Jessa raises her visor and kisses him. She grabs a
pair of pruners and a bucket and turns to me. Her eyes are bright
after the kiss. She snaps her visor back in place.

“You up for irrigation monitoring today?”

I sigh. “Again?”

“It beats fertilizer testing.”

That is true. All the colony’s fields are fertilized
with pelagic sediment. At least that’s what the marine biologists
call it. We call it “the ooze.” Or “the crud.” Or the “gross stuff
on the ocean floor.” The ocean floor at this depth has this layer
of shells, animal skeletons, and decaying plants and stuff. It’s
yellowish, and well, oozy. There are people whose job it is to go
out and actually harvest the stuff. Blech. At least that hasn’t
been one of my many vocations.

When it’s my day to do fertilizer testing, I just
stand around vats of the stuff with big rubber gloves up to my
shoulders and poke around in it and take samples to test to make
sure it’ll help our veggies be good for us. Then I usually start
thinking about how eating one our tomatoes is just like slurping a
big glass of the ooze. Gross. Best not to think of it. Better yet,
best not to even be on the fertilizer testing schedule. I might
need a vocation change sooner than I thought.

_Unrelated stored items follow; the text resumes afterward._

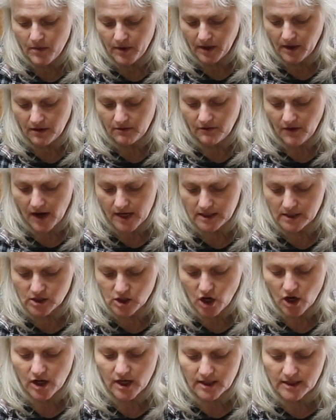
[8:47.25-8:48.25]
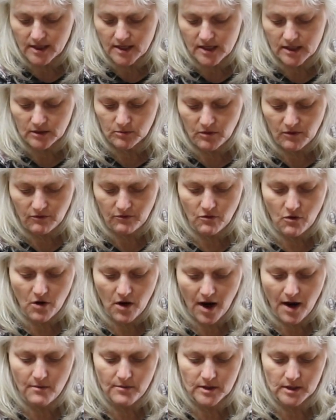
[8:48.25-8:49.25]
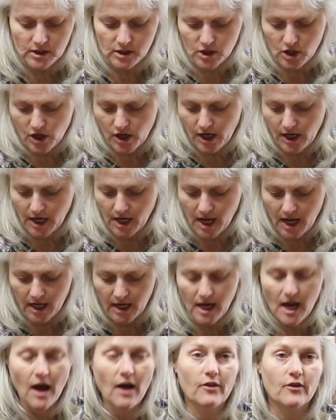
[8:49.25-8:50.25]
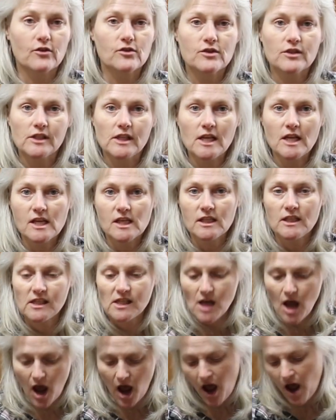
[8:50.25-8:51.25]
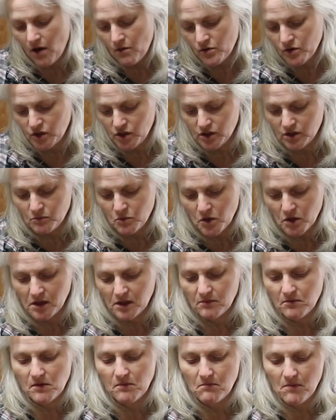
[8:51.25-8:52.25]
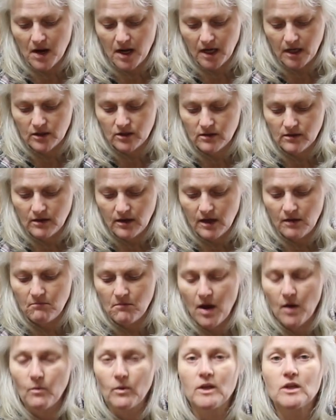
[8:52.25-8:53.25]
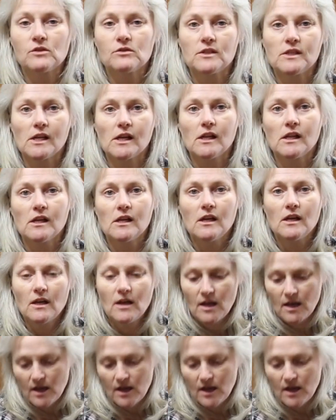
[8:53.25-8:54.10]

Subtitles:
But if I started these before I was starting any other seeds, I would just put them in my windowsill.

But I suck it up and go into Field #3 with Jessa and
Brant. The field is full of corn. Brant walks around with the
aerator, poking holes in the soil around each plant, being
meticulous not to damage roots. Brant definitely has what it takes
to be a good agriculturist, and I admire him for it. He knows what
he wants and goes for it. He never founders.

Jessa takes her pruners and cuts off any dead or
sad-looking plant parts and puts them in the bucket. They’ll go to
fertilizer processing to be added to the composter. Jessa is pretty
good at farming, too. Not like Brant—he definitely has the touch.
Her speciality is fertilizers and stuff like that, how to feed the
plants to make them the most nutritionally dense. Jessa actually
likes
being on fertilizer testing. She has my mom’s knack
for nutrition.

I make sure that all the plants are equally watered
and then adjust the irrigation system controls. Even though I could
give her a hard time about it, I appreciate Jessa giving me this
job. It requires the least amount of finesse.

As I examine the soil around a plant with browning
leaves, Jessa sidles up next to me, absently trimming at the same
plant with her pruners.

“For real, Terra, what was bugging you back
there?”

I sigh. The temperature control in my suit whirs to
life as the thermometer reaches 75 degrees. Except during
exercises, I don’t think I have ever sweat a day in my whole life.
Everything around here is micromanaged.

“Do you ever feel trapped down here? Like there’s
nowhere to go except where everyone else wants you to?”

“It hasn’t gotten any better, has it?”